EXERCISE DESCRIPTION:
Without the pictures, return each record as it appears.

Records contained in a dataset
------------------------

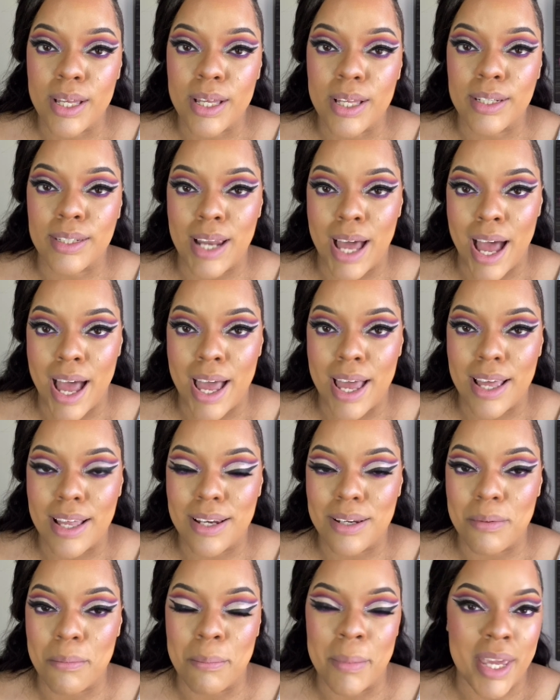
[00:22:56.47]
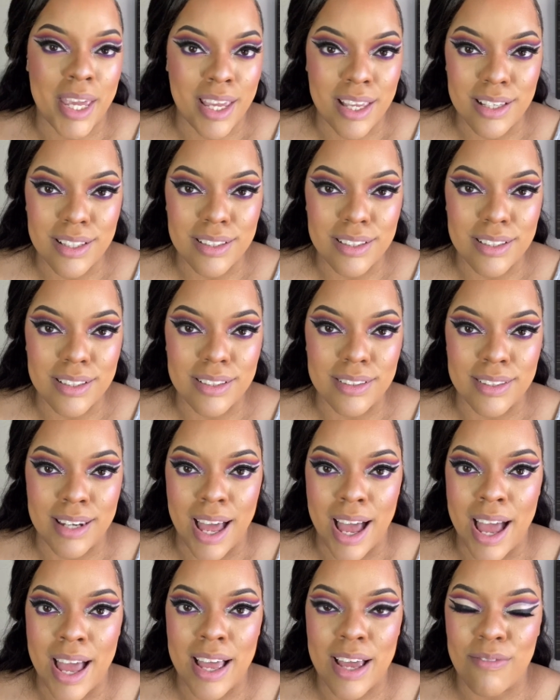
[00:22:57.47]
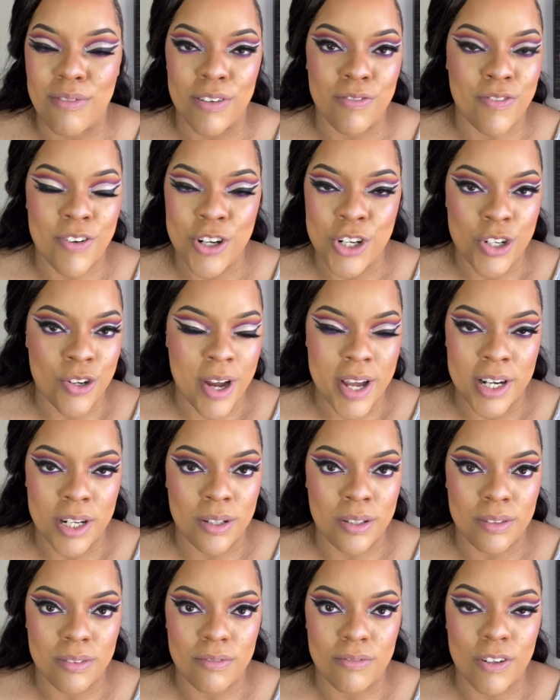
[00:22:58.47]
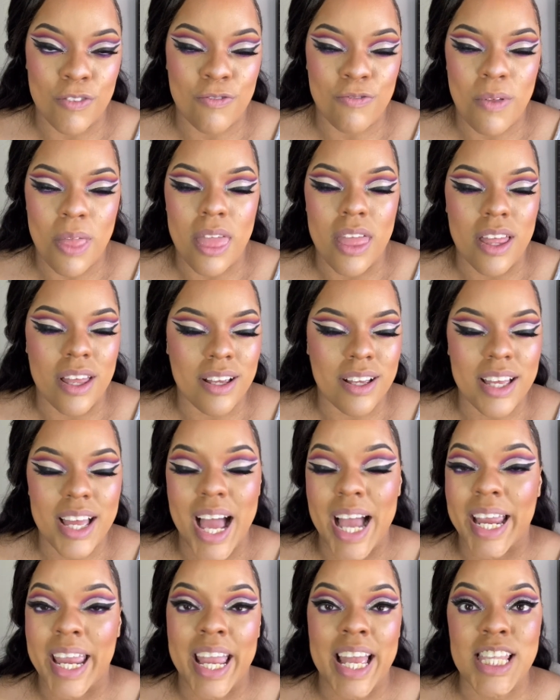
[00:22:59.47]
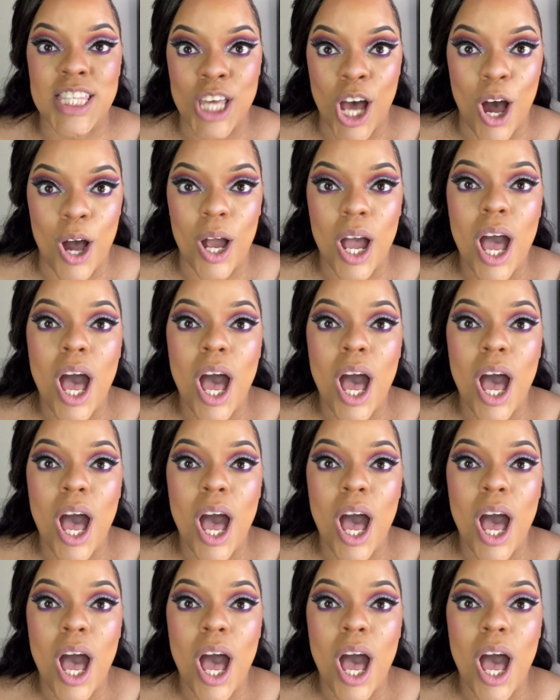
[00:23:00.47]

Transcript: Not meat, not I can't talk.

------------------------

THE ANSWER:
[00:22:56.47]
[00:22:57.47]
[00:22:58.47]
[00:22:59.47]
[00:23:00.47]

Transcript: Not meat, not I can't talk.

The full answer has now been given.